Moreover, in September 2020, Next announced a joint venture partnership with L Brands. The joint venture will acquire the majority stake in the L Brands’ Victoria’s Secret UK business. Next will own a 51% stake in the joint venture, while L Brands will own 49%. In September 2021, Next finalized a joint venture with Gap for the former to manage Gap’s business in the UK and Ireland as a franchise partner; Next will own 51% of the joint venture.
In addition to acquiring other brands and retailers, apparel giants are also acquiring innovative startups as an additive to their current offerings.
For example, in October 2021, Gap acquired AI and machine learning startup Context-Based 4 Casting (CB4), which utilizes predictive analytics and demand sensing to transform retail operations, enhance the customer experience and boost sales. Sally Gilligan, Gap’s Chief Growth Transformation Officer said, “Gap has experience working with CB4’s world-class data scientists, so we understand the impact and the wide applications their science can have across sales, inventory and consumer insights, as well as its potential to unlock value and enhance the customer experience.”
In addition, in August 2021, Gap acquired the e-commerce startup Drapr, which is built on technology that lets shoppers quickly create 3D avatars and virtually try on clothing. Gilligan said, “Fit is the number one point of friction for customers and, through their advanced 3D technology, Drapr has shown it can help shoppers efficiently find the size and fit they need. We plan to leverage Drapr to help Gap Inc. improve the fit experience for our customers and accelerate our ongoing digital transformation.”
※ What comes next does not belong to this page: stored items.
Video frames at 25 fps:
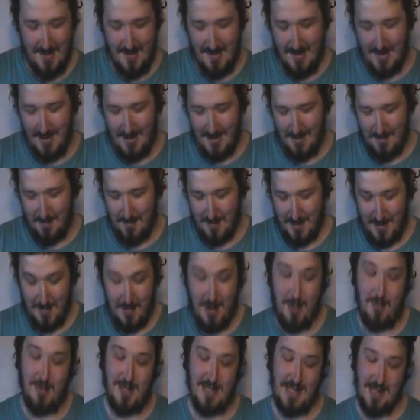But I
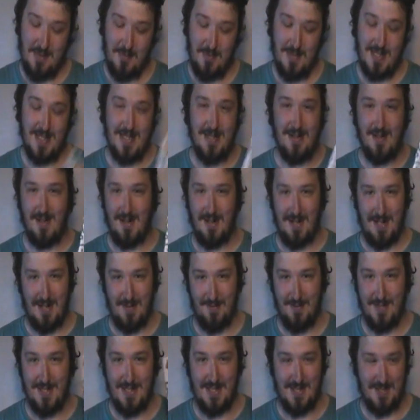might be tempted now that I
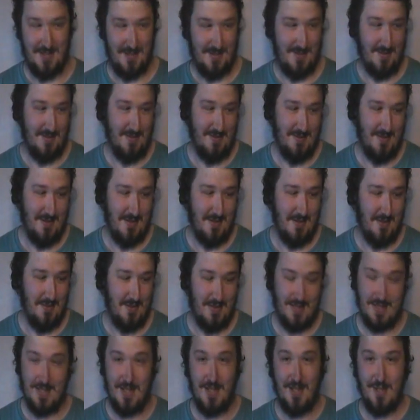have this,
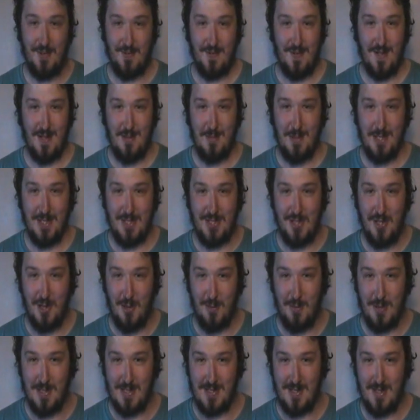because I just found him in the
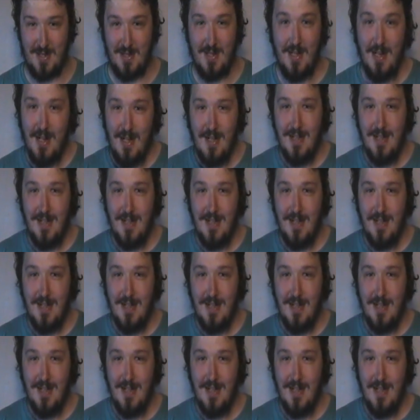shop and it's like,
Similarly, in July 2020, Lululemon acquired MIRROR, a US-based livestreaming technology company focused on at-home workouts for $500 million. Lululemon expects at-home virtual workouts to be a supplementary component of its athletic apparel and footwear, even as fitness studios reopen, and has installed MIRROR technology in 18 of its over 500 US locations. The company expects to sell products directly through MIRROR in the near future, with anticipated revenue of $150 million from the channel in fiscal 2020.
We expect to see substantial M&A deals in the apparel and footwear market in 2022 and beyond. The main focus of M&A activity will be on apparel and footwear brands that most resonate with younger generations—these brands are popular among new consumer segments and offer quick returns compared to more mature brands.
Many apparel and footwear specialty retailers across the US, the UK and China saw solid recovery in 2021—albeit with varying rates across regions and retailers, depending on their key product segments.
For 2022, against very strong comparatives, Coresight Research estimates that specialists’ sales in the US and China will see more stabilized growth. Unlike the US and China, the UK is witnessing a slower recovery—we forecast that the apparel and footwear market will fully recover to above pre-crisis levels in 2022, with 13.5% growth for the year, and we expect to see more stabilized growth from 2023 onward in the country.